To setup an instance based on a particular compilation (srav1, srav2, gtex, tcga):
./deploy_snaptron.sh srav1
This process will take at least 10's of minutes and may go for an hour or more depending on your bandwidth, storage, and compute capacity.
It has to build all the dependencies, download all the source data, and create multiple indices.
For the largest of the compilations (srav2) the final data footprint will be ~75 gigabytes on disk. About 54 gigabytes of this is in the SQLite database which is created locally once the raw data has been downloaded from the Snaptron server. The data transfer is therefore ~20 gigabytes.
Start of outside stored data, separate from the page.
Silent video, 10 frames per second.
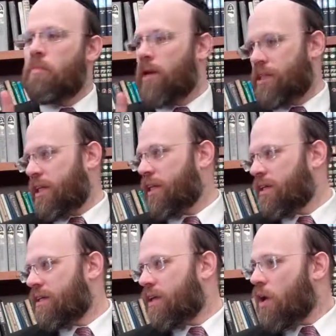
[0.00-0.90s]
pasuk.
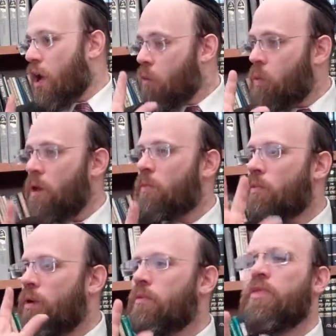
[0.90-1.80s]

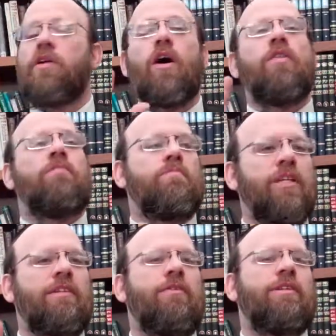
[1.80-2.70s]
What were the other
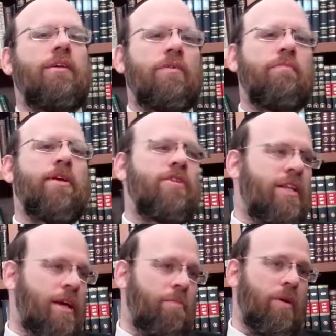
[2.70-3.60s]
mitzvahs that were mentioned
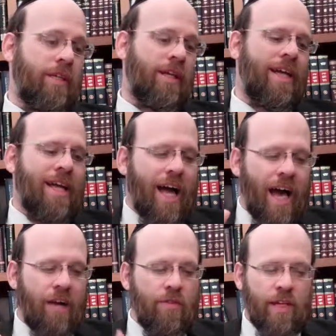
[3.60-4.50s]
in that pasuk?
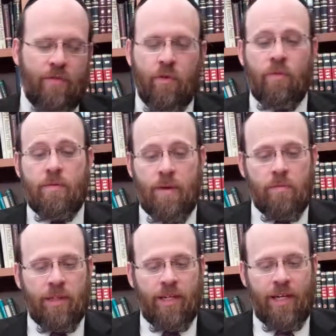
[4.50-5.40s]
I know that everyone
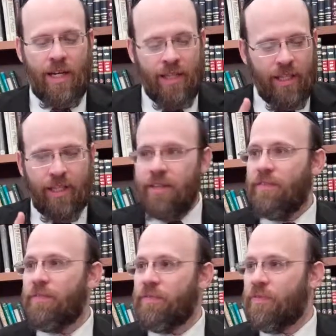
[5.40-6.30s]
remembers it, and I think
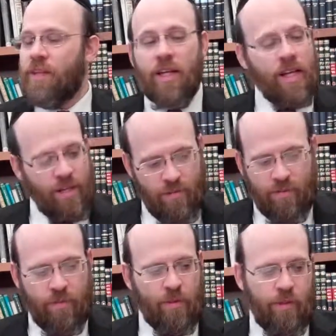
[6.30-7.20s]

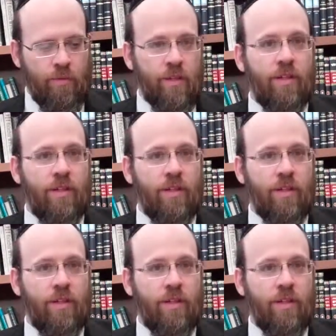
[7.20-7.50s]
Losikam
The PyLucene install in particular requires extensive dependencies and several minutes to build. Through it will display various errors and warnings. These are not critical as long as it ends with this output:
Finished processing dependencies for lucene==4.10.1
To enable the uncompressed version of the Tabix indices (faster than compressed), you must first download our modified version of [HTSlib 1.2.1] (http://snaptron.cs.jhu.edu/data/htslib-1.2.1_nocomp.tar.gz) source which sets the compression level to 0 (no compression).
You must build the source and make sure the resulting bgzip binary is before any other bgzip versions in your PATH.
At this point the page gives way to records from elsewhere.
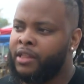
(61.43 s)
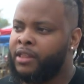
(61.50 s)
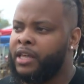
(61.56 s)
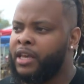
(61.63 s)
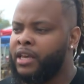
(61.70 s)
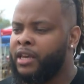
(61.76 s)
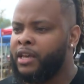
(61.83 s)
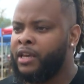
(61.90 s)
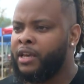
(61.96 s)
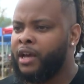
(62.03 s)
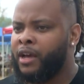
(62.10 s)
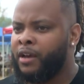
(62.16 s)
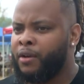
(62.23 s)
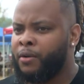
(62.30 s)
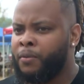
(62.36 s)
the
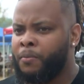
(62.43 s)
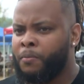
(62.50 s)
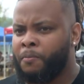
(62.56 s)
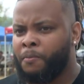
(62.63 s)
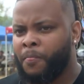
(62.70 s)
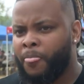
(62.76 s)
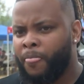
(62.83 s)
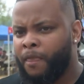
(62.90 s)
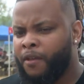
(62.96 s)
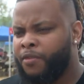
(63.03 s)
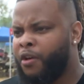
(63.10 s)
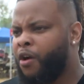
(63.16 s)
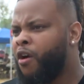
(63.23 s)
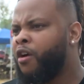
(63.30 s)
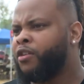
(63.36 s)
um,
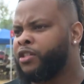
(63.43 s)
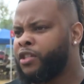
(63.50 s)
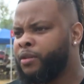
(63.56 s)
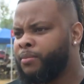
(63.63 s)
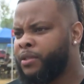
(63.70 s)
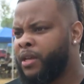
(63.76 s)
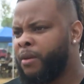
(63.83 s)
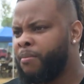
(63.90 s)
the hardships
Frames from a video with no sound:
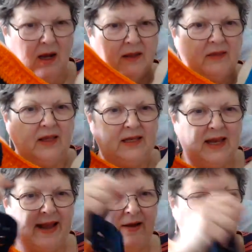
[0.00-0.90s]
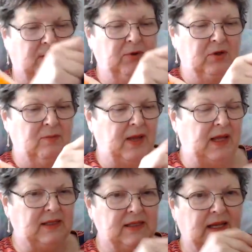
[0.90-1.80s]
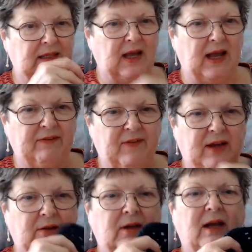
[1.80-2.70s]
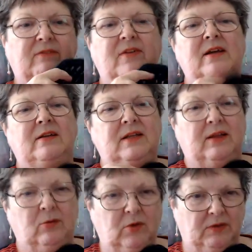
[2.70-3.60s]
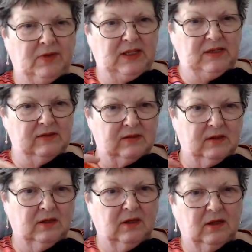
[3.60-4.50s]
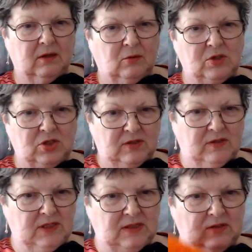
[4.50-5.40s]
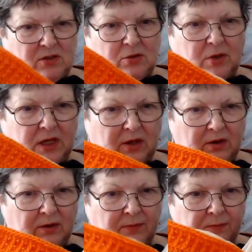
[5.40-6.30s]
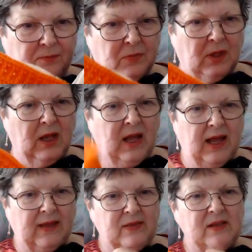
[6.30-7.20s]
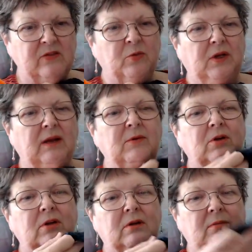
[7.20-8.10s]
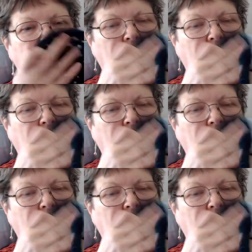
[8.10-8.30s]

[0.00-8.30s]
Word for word: I think now I'm going to make, take, I found, I found another one of these, which is these two here. In this one, I'm going to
Then run the above script with an additional argument:
./deploy_snaptron.sh srav1 1
within the snaptron working directory:
source python/bin/activate
python ./srav1_snaptron_server --no-daemon
The Snaptron server defaults to port 1555 on localhost.
Snaptron has both unit tests and system tests ("round trip testing"). These only work for the SRAv1 and SRAv2 compilations.
In a separate terminal in the Snaptron working directory run:
source ./python/bin/activate
python ./test_snaptron.py
These require the Snaptron server to be running.
./tests.sh 1
The system tests use file diffing to determine if the services are working correctly.